Below: Dan Glass and Douglas Trumbull discuss the VFX in The Tree of Life

It’s a section of the film that has alternately enthralled and frustrated critics, encompassing nothing less than the creation of the universe – from light to galaxies to cells to complex life – all the way back to the film’s “present moment.” It’s there either to show how one family – like all families – is an endpoint, a result of all the universe’s majesty (without even knowing it), or it’s there to show how the most overwhelming problems in lives – and lives themselves – are simply nano-grams in a much larger tapestry.
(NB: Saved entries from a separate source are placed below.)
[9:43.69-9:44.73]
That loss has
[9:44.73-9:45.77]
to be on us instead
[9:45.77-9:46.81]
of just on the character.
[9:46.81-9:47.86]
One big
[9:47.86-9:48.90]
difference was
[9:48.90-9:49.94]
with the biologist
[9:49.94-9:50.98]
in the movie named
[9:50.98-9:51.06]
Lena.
Or both.

And the connection to 2001 may not be accidental: Glass had the help of Douglas Trumbull, Kubrick’s storied “special photographic effects supervisor” for that film, a title which he reprises here.

Glass gushes that Trumbull’s work was “fantastic,” allowing for a mix of techniques in an Austin-based “skunk works,” where Malick – himself Texas-based – could be kept apprised of the more “mechanical” effects he gravitated toward; using paint in other liquids (or liquid nitrogen) to replicate unfolding cosmic processes.

Those were mixed in with the more digital techniques they were already using, including using existing interstellar images from NASA, obtained at the highest possible resolution, and further augmented in postproduction.

It was a multi-year process for Glass, much like Malick’s usual filmmaking style. “There was a period of two years getting inside his head,” Glass adds about the director, so that everyone – including the VFX crew – was working on a more intuitive level, allowing the story to emerge from that.

But the journey up beyond the treetops works on a shorter timeline: He’s already at work on his next project, the currently-in-production Cloud Atlas for director Tom Tykwer.